Octopus Paul has used his alleged psychic powers for the last time. Octopus Paul will be retiring from the oracle business, say officials at his aquarium in Germany.
Paul picked Spain to win in the final on Sunday, wrapping up his career as an animal oracle.
Paul the Octopus is done predicting World Cup games. And not just because the World Cup is over, but because the "psychic" cephalopod is retiring.
Whether or not he'll pull a Brett Farve and be back for the 2014 World Cup remains to be seen.
Spain might be sad to see Paul step down, especially after he picked them to win their first ever World Cup trophy on Sunday, keeping with the octopus' perfect record for the tournament.
IN PICTURES: Paul the Octopus predicts World Cup outcomes
The Dutch however, are pointing fingers. Some are blaming the referee, criticizing the British ref for being too quick to call fouls on the Netherlands. And others are blaming Paul the Octopus himself.
While Paul is no stranger to death threats, it seems that some nations still have a bone to pick with the invertebrate (who himself has no bones).
An Argentine TV presenter, Roberto Pettinato, apparently harboring a severe grudge against Paul, proceeded to kill one of Paul's eight-limbed relatives on the air and put it in a blender.
And that's just the beginning of the continuing international octopus controversy.
In retirement Paul will "step back from the official oracle business. He won't give any more oracle predictions - either in football, nor in politics, lifestyle or economy," Tanja Munzing, spokeswoman for Sea Life in Oberhause, Germany, said. "Paul will get back to his former job, namely making children laugh."
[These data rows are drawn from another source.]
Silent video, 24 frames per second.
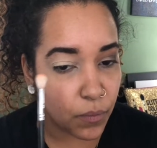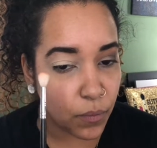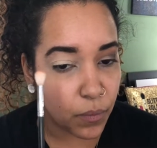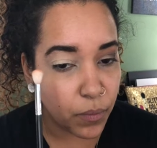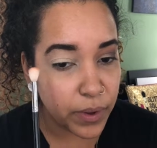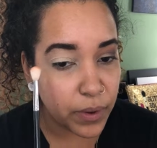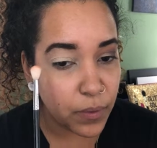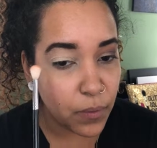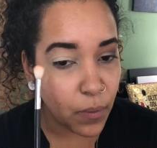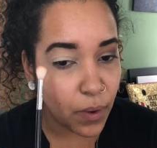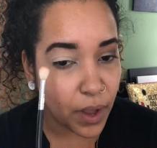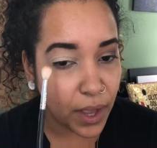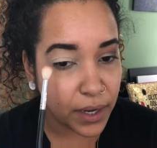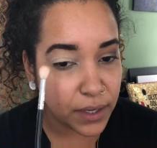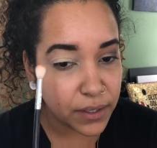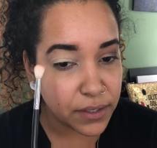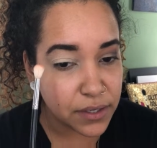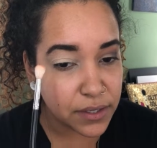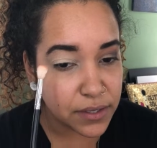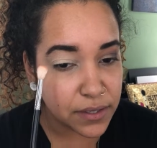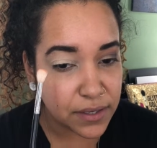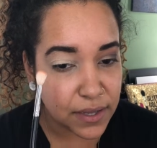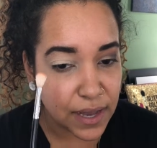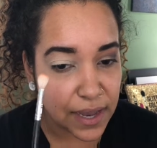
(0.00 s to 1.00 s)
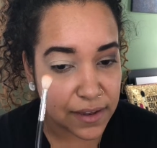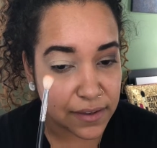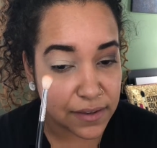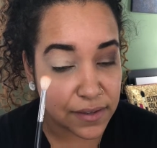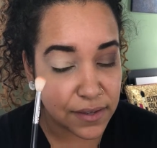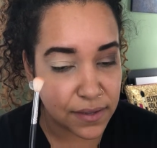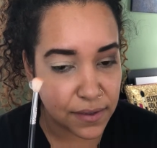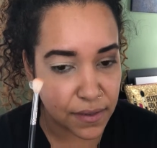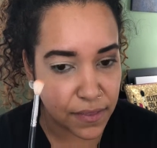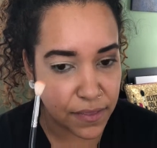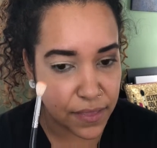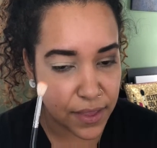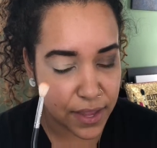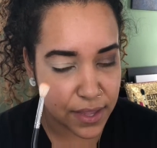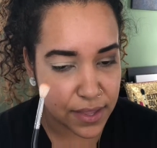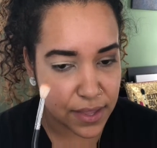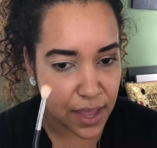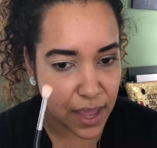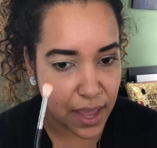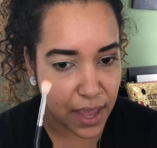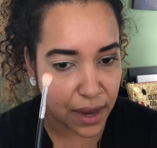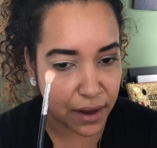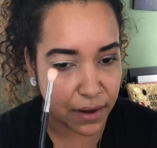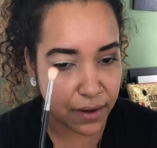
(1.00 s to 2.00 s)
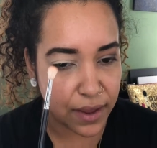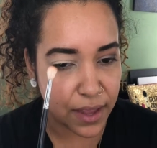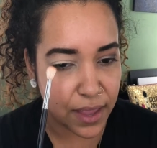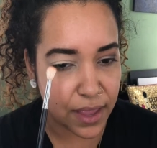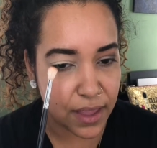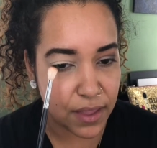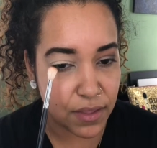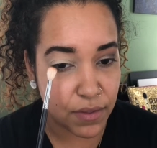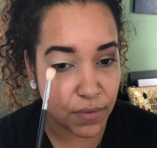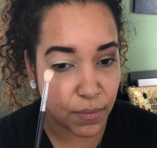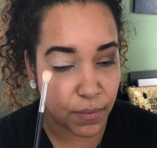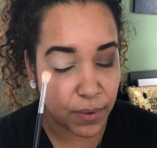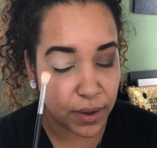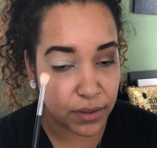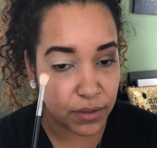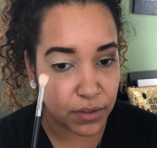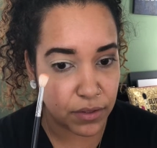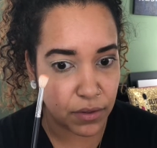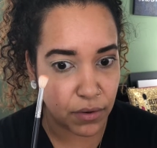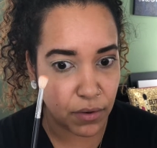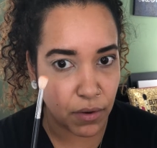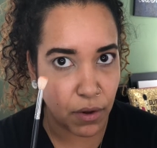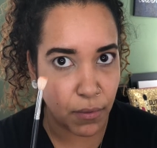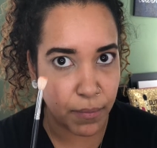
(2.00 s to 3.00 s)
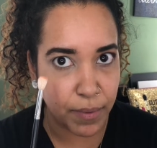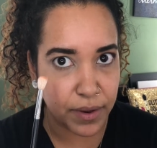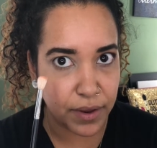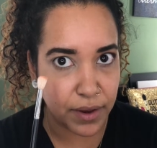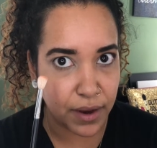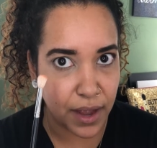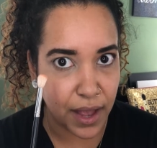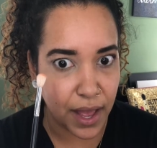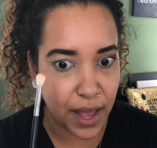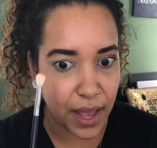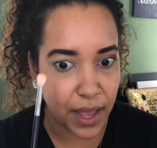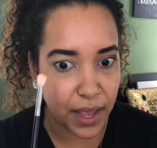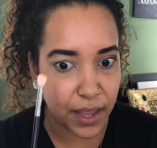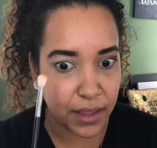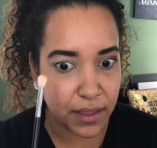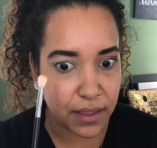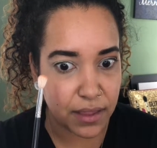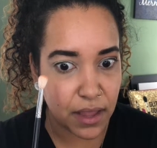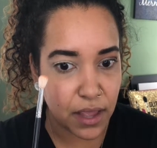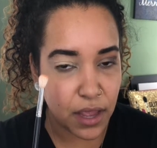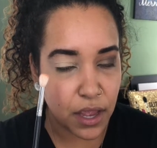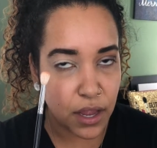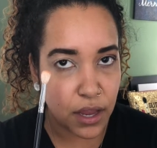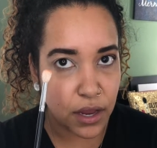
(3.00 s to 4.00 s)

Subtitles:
we want, since this area is once you open your eyes,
But children where, you ask?
There's the rub. Several nations are now "claiming" Paul the Octopus, saying that he should live in their country. England says it owns Paul, stating he was born in Weymouth prior to his trade to Sea Life Aquarium. Italy has claimed that Paul the Octopus was caught in Italian waters and that Italy is his "rightful homeland." France has claimed that Paul was found near Elba, Napoleon's home in exile, and is therefore truly a French octopus.
And Spanish Prime Minister Jose Zapatero has even offered Paul political asylum in the wake of Spain's World Cup victory and the many death threats Paul has received. "I am concerned for the octopus ... I am thinking of sending him a protective team," Zapatero told Radio Cadena Ser.
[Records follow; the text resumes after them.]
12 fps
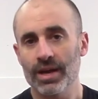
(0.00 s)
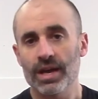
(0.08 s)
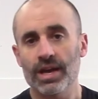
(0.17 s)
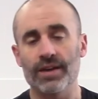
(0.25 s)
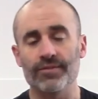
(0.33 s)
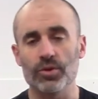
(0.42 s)

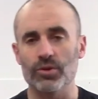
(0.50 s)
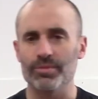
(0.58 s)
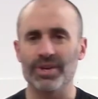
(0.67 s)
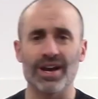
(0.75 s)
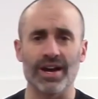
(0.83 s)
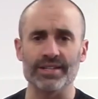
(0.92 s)
If you were
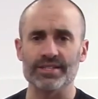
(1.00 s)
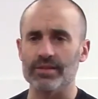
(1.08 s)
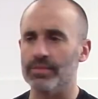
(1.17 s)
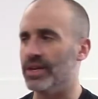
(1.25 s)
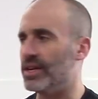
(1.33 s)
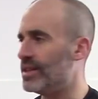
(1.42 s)
behind
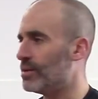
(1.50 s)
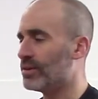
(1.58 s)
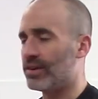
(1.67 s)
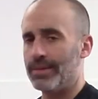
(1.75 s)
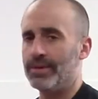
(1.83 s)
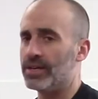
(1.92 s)
somebody and they were
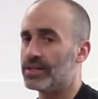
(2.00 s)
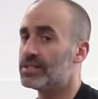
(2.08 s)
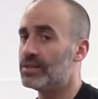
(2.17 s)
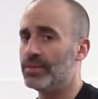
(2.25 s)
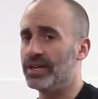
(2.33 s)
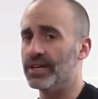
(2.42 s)
grabbing onto
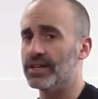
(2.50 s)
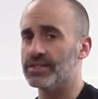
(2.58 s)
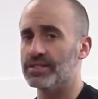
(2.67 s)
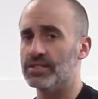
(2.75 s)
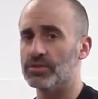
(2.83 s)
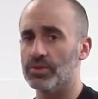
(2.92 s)
somebody
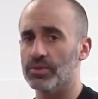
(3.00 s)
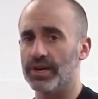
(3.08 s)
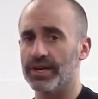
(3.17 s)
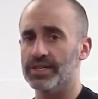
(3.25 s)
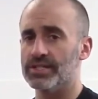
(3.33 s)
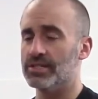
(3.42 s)
else, this would
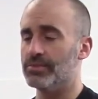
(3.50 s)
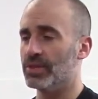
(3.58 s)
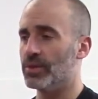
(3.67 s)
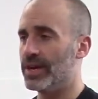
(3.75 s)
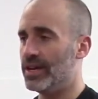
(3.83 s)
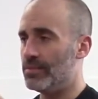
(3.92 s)
work in a similar
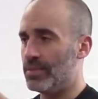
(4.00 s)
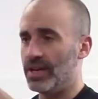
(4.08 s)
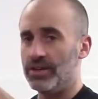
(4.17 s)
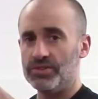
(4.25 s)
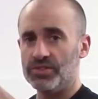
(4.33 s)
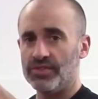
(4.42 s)
way. You
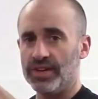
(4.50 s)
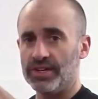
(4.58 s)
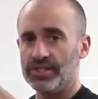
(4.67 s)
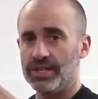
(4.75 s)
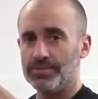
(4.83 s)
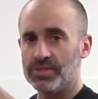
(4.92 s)
might use your
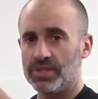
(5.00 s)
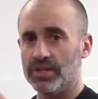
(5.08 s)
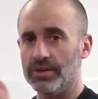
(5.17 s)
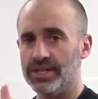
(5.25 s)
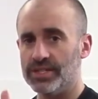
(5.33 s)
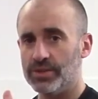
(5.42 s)
fingertips to
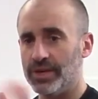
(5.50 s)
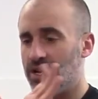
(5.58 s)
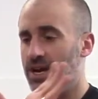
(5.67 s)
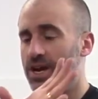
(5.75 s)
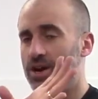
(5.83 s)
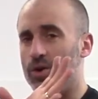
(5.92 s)
go into it,
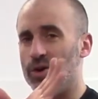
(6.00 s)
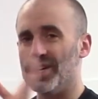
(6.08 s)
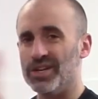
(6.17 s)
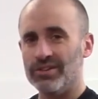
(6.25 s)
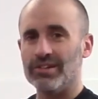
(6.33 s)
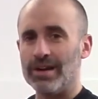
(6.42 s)
or you
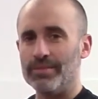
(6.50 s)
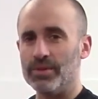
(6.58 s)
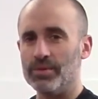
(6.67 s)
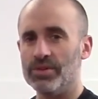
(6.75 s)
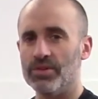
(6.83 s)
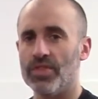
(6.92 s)
can grab in
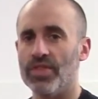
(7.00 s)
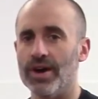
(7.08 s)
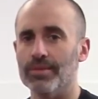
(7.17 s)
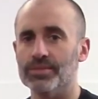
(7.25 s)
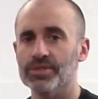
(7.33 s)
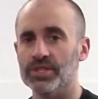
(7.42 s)
with your
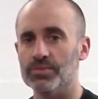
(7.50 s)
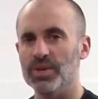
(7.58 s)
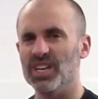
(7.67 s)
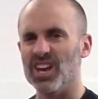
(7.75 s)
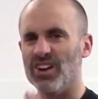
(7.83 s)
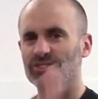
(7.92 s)
thumbs. Just be
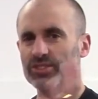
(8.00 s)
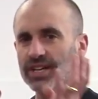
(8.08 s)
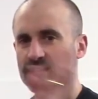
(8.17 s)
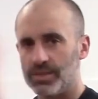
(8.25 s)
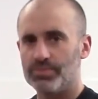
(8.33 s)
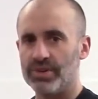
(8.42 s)
careful
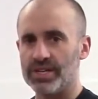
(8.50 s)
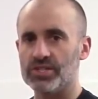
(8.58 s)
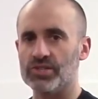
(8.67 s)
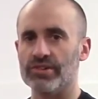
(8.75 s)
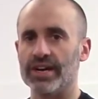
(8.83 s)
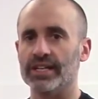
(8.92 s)
not to press
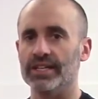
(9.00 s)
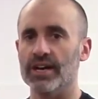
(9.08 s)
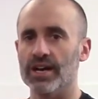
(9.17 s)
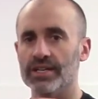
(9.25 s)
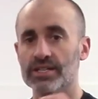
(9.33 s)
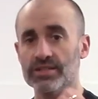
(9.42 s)
directly
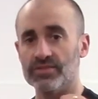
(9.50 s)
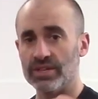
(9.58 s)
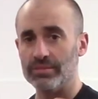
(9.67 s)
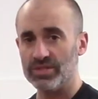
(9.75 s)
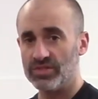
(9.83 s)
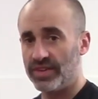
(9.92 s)
on, because if
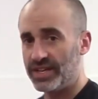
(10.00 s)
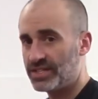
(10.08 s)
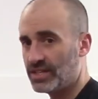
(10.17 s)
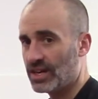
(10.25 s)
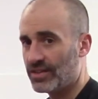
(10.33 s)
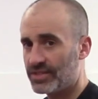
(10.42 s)
someone's
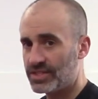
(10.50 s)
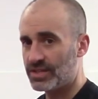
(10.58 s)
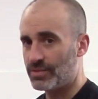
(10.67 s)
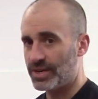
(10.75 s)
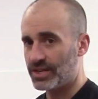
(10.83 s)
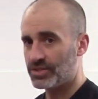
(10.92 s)
facing off to
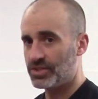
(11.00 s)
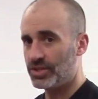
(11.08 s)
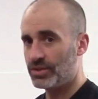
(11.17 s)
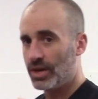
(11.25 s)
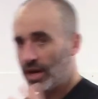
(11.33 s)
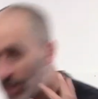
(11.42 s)
someone else
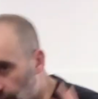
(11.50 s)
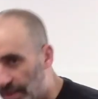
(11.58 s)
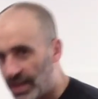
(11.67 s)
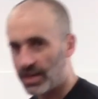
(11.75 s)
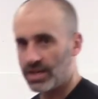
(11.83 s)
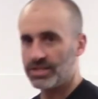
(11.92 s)
too, you may
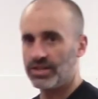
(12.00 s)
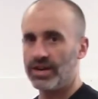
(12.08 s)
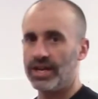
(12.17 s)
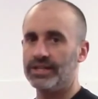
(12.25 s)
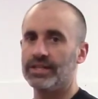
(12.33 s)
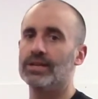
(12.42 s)
cause their
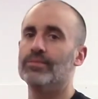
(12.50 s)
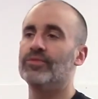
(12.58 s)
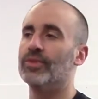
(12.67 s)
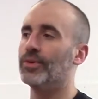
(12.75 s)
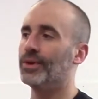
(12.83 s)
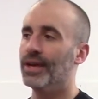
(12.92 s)
head to come
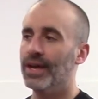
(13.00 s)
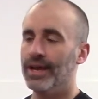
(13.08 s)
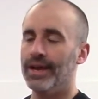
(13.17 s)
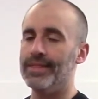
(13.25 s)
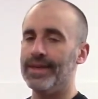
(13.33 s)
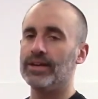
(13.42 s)
forward,
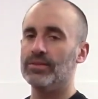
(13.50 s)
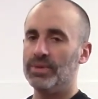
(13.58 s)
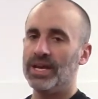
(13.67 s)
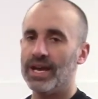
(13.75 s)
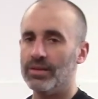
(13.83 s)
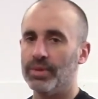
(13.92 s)
and they could be
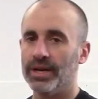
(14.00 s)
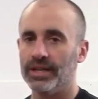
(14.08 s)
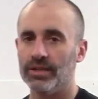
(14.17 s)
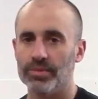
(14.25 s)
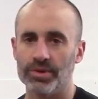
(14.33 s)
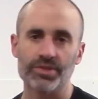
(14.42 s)
headbutting
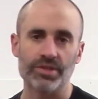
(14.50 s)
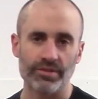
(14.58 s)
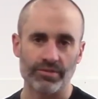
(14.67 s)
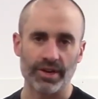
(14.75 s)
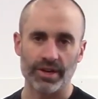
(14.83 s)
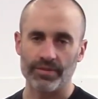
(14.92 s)
the person in
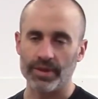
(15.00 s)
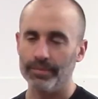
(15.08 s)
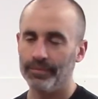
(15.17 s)
front of them.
What is Paul up to while all this international hullabaloo takes place? Likely feasting on more mussels and considering his next career move. The animal oracle was given a golden cup, similar to the World Cup trophy, filled with mussels on Monday to honor his prognosticating success.
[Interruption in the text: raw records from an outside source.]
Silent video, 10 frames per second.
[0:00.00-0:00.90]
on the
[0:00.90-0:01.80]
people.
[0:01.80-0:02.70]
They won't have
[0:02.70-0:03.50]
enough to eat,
The LA Times reported that a businessman has offered nearly $38,000 to rent Paul as a mascot for a food festival in northwestern Spain. Paul also has a Facebook page and millions of fans and followers all over the world.
Though the World Cup is over, this cephalopod's celebrity doesn't seem to be fading fast.
The real question is now, whose interview is worth more? Paul the Octopus, who according to NESN, will announce his decision on a live ESPN television event, or Lindsay Lohan when she gets out of jail?